BC3203

This dataset comes from the following paper by JCU researchers;

Microbiome diversity and composition varies across body areas in a freshwater turtle

The full paper can be found at this link: McKnight et al 2020

In order to avoid the computational burden of analyzing raw reads for this analysis you are provided with the following qiime2 qza files corresponding to partially processed data.

File Name	Purpose
`rep-seqs.qza`	ASV Sequences produced by `qiime dada2 denoise-paired`. This is the output from `--o-representative-sequences`
`table.qza`	Table of ASV abundances produced by `qiime dada2 denoise-paired`. This is the output from `--o-table`
`sample-metadata.tsv`	Sample Metadata
`classifier.qza`	Naive Bayesian classifier trained using Green Genes

To download and unpack these files use the following commands. You should run these commands from the top level of your RStudio project directory for the independent project assignment.

wget 'http://data.qld.edu.au/public/Q5999/JCUBioinformatics/independent-project/data_turtle.tgz' -O data.tgz
tar -zxvf data.tgz

After downloading and unpacking the data you should find all the required files at the path, raw_data/Turtles/. The sample metadata file contains three columns.
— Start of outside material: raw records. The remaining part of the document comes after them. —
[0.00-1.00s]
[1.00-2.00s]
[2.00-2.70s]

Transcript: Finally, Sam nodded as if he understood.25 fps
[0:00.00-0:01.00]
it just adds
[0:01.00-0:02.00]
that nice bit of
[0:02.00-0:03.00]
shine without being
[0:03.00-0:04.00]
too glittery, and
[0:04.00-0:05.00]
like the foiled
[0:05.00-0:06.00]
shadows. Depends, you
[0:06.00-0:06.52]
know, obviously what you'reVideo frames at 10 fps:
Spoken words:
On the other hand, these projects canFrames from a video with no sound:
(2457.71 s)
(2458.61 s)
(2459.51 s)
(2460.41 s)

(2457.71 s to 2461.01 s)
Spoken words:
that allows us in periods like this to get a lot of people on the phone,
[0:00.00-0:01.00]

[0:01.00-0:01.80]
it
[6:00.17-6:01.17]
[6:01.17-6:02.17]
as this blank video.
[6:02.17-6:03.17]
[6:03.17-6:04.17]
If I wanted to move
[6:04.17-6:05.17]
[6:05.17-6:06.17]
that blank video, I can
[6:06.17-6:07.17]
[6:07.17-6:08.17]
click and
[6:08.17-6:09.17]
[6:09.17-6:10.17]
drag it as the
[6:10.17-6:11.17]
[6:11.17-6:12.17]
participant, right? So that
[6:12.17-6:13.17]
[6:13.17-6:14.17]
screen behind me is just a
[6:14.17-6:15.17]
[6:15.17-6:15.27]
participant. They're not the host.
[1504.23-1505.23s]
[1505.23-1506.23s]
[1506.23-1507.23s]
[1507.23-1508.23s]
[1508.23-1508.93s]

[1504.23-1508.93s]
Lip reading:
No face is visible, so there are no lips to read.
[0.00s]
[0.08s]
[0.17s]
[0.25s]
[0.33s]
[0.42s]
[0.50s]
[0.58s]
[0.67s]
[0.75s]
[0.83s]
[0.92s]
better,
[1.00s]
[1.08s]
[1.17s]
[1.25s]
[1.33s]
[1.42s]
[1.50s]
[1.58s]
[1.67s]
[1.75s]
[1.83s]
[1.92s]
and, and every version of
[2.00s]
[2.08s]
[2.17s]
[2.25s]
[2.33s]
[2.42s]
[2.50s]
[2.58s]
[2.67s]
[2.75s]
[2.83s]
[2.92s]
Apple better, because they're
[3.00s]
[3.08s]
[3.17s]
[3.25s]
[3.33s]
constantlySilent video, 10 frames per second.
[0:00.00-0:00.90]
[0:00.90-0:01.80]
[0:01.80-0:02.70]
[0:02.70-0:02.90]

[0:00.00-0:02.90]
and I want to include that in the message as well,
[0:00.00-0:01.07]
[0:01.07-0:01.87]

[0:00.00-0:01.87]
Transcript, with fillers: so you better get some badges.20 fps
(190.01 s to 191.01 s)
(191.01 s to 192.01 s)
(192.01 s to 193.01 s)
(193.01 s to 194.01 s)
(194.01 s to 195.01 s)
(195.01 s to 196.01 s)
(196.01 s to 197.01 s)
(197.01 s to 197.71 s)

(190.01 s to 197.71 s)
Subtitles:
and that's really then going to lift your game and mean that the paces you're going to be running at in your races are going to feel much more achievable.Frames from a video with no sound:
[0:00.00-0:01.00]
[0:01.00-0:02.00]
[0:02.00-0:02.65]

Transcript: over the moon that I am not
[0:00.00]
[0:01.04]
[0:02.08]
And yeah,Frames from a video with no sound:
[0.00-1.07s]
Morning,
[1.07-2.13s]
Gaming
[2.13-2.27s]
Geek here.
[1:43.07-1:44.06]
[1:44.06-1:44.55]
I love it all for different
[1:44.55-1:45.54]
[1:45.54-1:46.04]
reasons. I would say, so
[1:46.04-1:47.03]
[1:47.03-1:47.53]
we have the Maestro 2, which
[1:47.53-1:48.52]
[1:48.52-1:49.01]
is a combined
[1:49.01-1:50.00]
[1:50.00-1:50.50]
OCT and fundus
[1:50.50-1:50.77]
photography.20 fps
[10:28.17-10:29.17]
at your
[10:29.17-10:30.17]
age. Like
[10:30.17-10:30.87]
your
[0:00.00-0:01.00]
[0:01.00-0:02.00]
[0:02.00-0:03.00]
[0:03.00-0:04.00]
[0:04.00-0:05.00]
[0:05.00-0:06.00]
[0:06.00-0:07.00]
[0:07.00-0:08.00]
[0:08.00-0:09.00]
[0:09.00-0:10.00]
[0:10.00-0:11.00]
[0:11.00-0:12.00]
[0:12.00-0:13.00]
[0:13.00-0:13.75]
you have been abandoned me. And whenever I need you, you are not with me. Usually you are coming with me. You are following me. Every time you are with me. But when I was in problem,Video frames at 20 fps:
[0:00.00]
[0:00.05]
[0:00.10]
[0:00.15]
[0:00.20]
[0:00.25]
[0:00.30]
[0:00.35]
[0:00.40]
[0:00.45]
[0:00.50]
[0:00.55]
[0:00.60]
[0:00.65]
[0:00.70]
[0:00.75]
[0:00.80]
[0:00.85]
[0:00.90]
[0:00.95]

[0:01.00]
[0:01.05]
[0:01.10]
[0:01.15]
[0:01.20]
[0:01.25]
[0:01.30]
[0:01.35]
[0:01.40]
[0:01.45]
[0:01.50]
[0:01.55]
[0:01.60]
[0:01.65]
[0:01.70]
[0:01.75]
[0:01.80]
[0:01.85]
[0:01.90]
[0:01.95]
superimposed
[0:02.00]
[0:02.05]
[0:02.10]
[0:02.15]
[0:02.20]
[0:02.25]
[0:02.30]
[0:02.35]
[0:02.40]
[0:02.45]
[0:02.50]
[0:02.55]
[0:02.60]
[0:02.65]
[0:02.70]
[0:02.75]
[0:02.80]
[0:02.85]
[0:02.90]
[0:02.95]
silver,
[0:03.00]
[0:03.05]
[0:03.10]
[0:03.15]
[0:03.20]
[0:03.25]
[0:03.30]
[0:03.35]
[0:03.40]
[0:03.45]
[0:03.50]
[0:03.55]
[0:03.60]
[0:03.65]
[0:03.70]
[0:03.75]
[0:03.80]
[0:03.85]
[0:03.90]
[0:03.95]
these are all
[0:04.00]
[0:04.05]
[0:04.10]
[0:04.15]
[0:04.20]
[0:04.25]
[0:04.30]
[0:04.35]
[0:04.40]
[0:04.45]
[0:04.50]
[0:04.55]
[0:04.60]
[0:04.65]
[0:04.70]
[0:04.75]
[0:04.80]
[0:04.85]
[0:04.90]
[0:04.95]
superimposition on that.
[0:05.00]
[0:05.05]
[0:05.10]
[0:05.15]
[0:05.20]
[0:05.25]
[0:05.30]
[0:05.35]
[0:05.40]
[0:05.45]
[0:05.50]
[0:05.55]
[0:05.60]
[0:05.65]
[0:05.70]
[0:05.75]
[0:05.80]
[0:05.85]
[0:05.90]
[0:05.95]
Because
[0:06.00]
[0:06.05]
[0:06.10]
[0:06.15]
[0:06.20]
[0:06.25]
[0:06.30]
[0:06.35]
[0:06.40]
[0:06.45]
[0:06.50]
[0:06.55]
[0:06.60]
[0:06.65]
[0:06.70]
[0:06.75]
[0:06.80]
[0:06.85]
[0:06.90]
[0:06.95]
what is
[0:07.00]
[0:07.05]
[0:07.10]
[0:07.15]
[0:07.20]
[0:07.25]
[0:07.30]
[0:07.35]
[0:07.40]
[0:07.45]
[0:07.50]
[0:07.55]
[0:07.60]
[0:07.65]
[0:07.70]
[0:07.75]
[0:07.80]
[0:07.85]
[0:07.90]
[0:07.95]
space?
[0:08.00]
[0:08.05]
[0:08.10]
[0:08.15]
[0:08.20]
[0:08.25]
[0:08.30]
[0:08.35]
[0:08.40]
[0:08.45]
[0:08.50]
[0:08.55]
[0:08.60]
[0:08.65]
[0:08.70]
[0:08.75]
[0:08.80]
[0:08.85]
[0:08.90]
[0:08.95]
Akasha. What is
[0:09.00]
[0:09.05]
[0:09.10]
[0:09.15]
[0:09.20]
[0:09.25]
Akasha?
ID: Column 1, this is simply a unique identifier for each sample
Location: Column 2, location on the body of the turtle (NA values correspond to blank control samples)
Turtle: Column 3, identifies one of 6 turtles from which the samples were taken

To help you understand the origin of these data files these are the analysis steps that were performed to obtain them.

Paired-end sequencing data in fastq format and contained in the directory reads was imported into a qiime object as follows;

qiime tools import \
  --type 'SampleData[PairedEndSequencesWithQuality]' \
  --input-path reads \
  --input-format CasavaOneEightSingleLanePerSampleDirFmt \
  --output-path demux-paired-end.qza

The data involved at this stage was too large (500Gb) to provide to all students so you will not have access to raw reads or demux-paired-end.qza.

To generate smaller data appropriate for distribution to you, denoising was performed using dada2 using these imported reads to produce the files rep-seqs.qza and table.qza

qiime dada2 denoise-paired \
  --p-n-threads 40 \
  --i-demultiplexed-seqs demux-paired-end.qza \
  --p-trim-left-f 20 \
  --p-trim-left-r 21 \
  --p-trunc-len-f 270 \
  --p-trunc-len-r 230 \
  --p-max-ee-f 6 \
  --p-max-ee-r 6 \
  --p-trunc-q 5 \
  --o-table table.qza \
  --o-representative-sequences rep-seqs.qza \
  --o-denoising-stats denoising-stats.qza

A Naive Bayesian classifier (classifier.qza) was trained using version 13_5 of the Green Genes database. This classifier was trained specifically based on the primers used to amplify the V4-V5 region in McKnight et al and is appropriate for use with the --i-classifier argument required by qiime feature-classifier classify-sklearn. You will need this file to assign taxonomic labels to ASVs.

Suggested Analyses

As this is a 16 Metabarcoding dataset you should complete the following basic analyses in qiime2

Analysis with qiime feature-table summarize to guide a decision on the rarefaction threshold
Build a phylogenetic tree from ASVs
Calculate core alpha and beta diversity metrics
Taxonomic classification

Visualisation and statistical tests should focus on the question(s);

Does microbiome diversity and/or composition vary with body location?